BRIEF :: When you reproduce the data, keep every word exactly as it stands and leave the pictures out.

Collected data:
-----

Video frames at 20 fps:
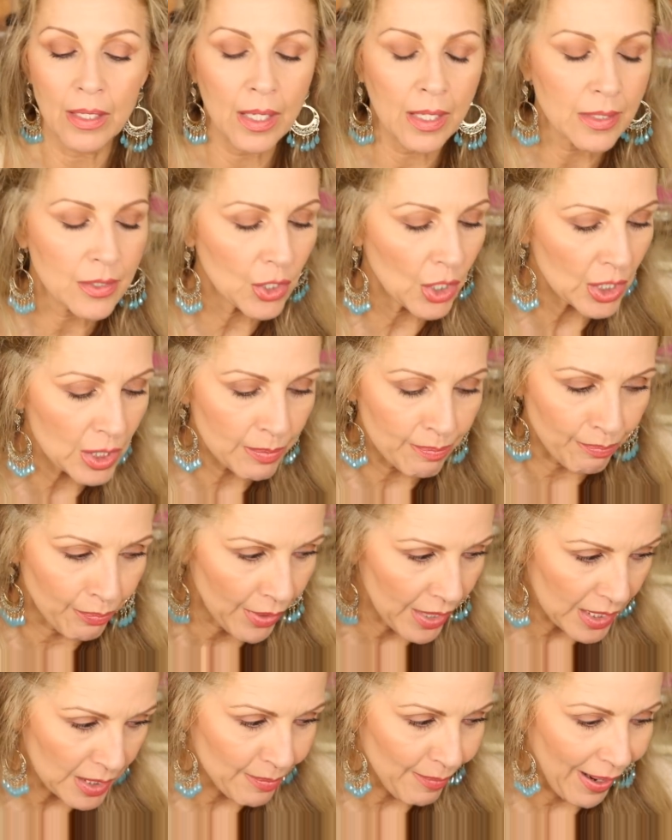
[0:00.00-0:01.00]
It just
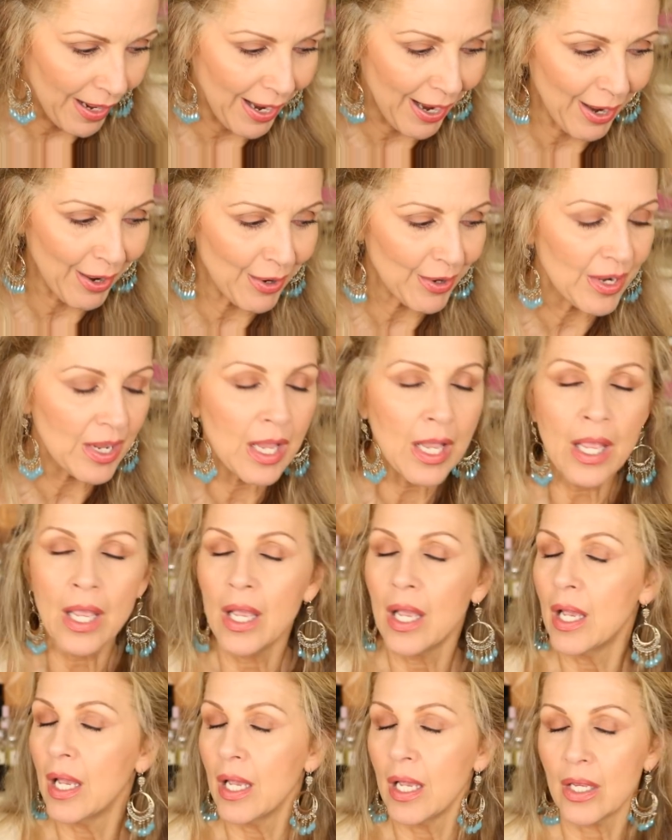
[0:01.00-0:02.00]
breaks my heart.
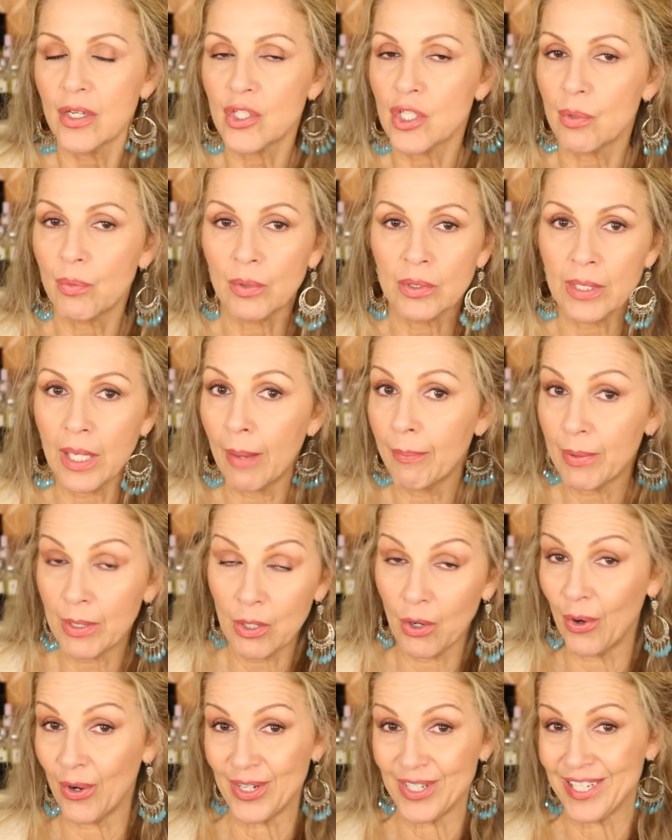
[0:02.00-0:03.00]
She will not be
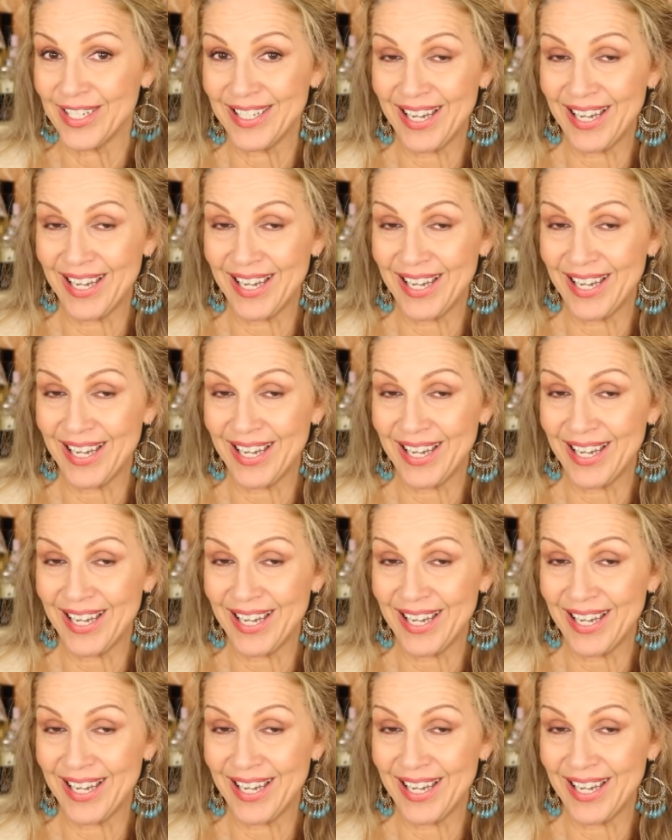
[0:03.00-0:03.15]
going to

-----

ANSWER BOX ::
Video frames at 20 fps:
[0:00.00-0:01.00]
It just
[0:01.00-0:02.00]
breaks my heart.
[0:02.00-0:03.00]
She will not be
[0:03.00-0:03.15]
going to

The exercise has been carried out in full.